Data excerpts:

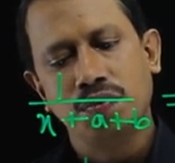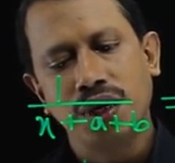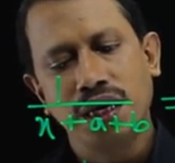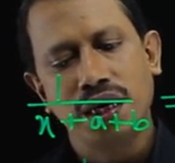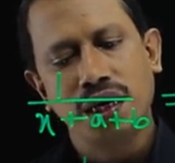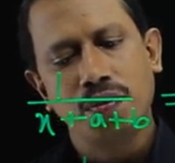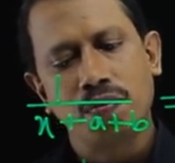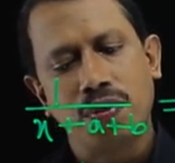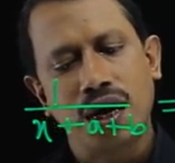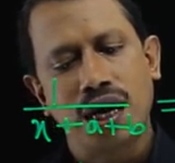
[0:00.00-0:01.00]
বি
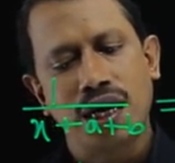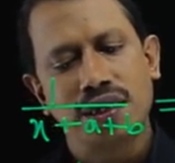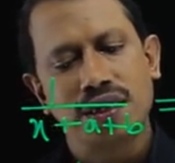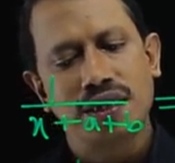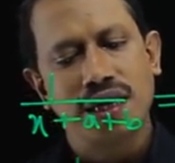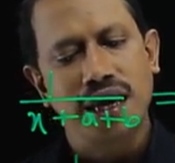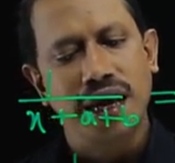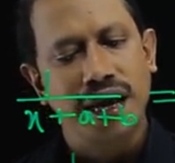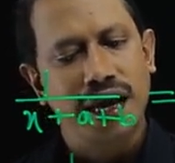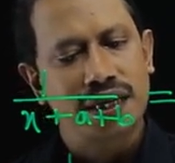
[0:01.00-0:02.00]
প্লাস
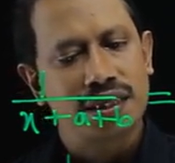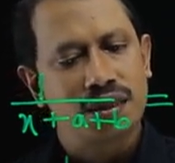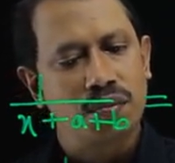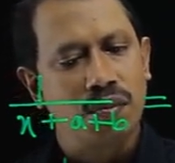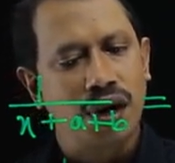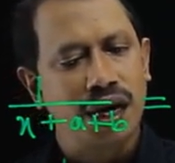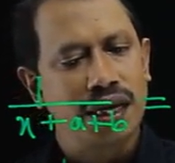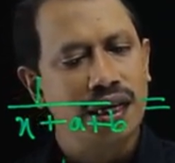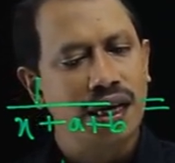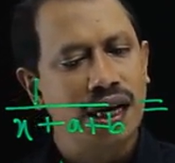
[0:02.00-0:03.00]
এক্স
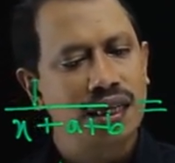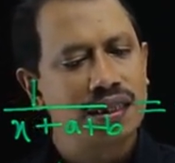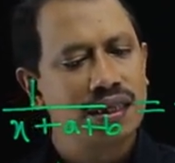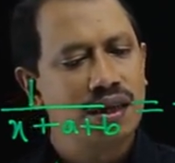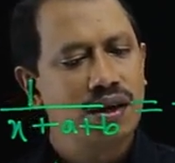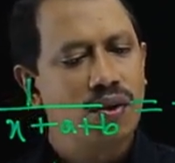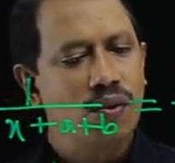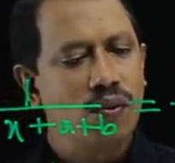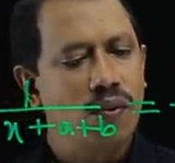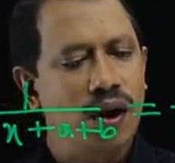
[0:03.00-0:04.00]
মাইনাস
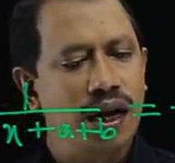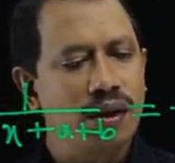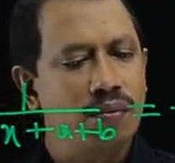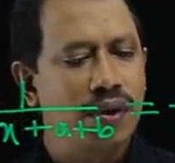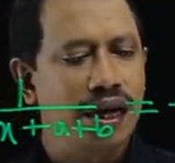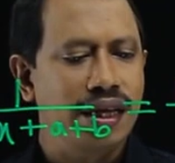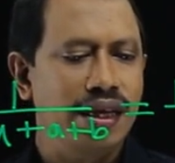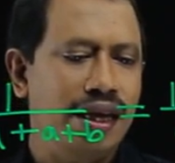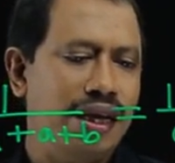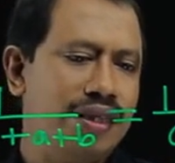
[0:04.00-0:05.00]
ওয়ান বাই
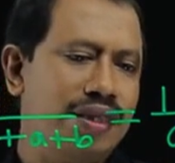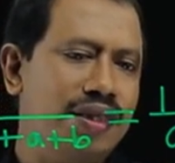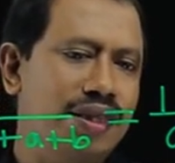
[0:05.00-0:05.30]
এক্স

**WHAT TO DO**
All pictures must be left out. Reproduce exactly the lines from the one containing "[0:02.00-0:03.00]" to the final line of the entries.

**OUTPUT OF THE TASK**
[0:02.00-0:03.00]
এক্স
[0:03.00-0:04.00]
মাইনাস
[0:04.00-0:05.00]
ওয়ান বাই
[0:05.00-0:05.30]
এক্স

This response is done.